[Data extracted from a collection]
====
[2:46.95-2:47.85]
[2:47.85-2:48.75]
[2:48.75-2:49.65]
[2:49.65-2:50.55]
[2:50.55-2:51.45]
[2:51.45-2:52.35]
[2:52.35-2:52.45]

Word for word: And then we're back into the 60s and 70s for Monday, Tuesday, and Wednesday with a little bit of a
====
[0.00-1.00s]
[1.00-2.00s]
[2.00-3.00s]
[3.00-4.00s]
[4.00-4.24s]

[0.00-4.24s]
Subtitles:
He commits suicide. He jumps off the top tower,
====
- _YOUR INSTRUCTIONS_
Of all the entries above, repeat only the lines from the line that has "[2:47.85-2:48.75]" to the line that has "Word for word: And", both lines included, exactly.

- _RESPONSE AREA_
[2:47.85-2:48.75]
[2:48.75-2:49.65]
[2:49.65-2:50.55]
[2:50.55-2:51.45]
[2:51.45-2:52.35]
[2:52.35-2:52.45]

Word for word: And then we're back into the 60s and 70s for Monday, Tuesday, and Wednesday with a little bit of a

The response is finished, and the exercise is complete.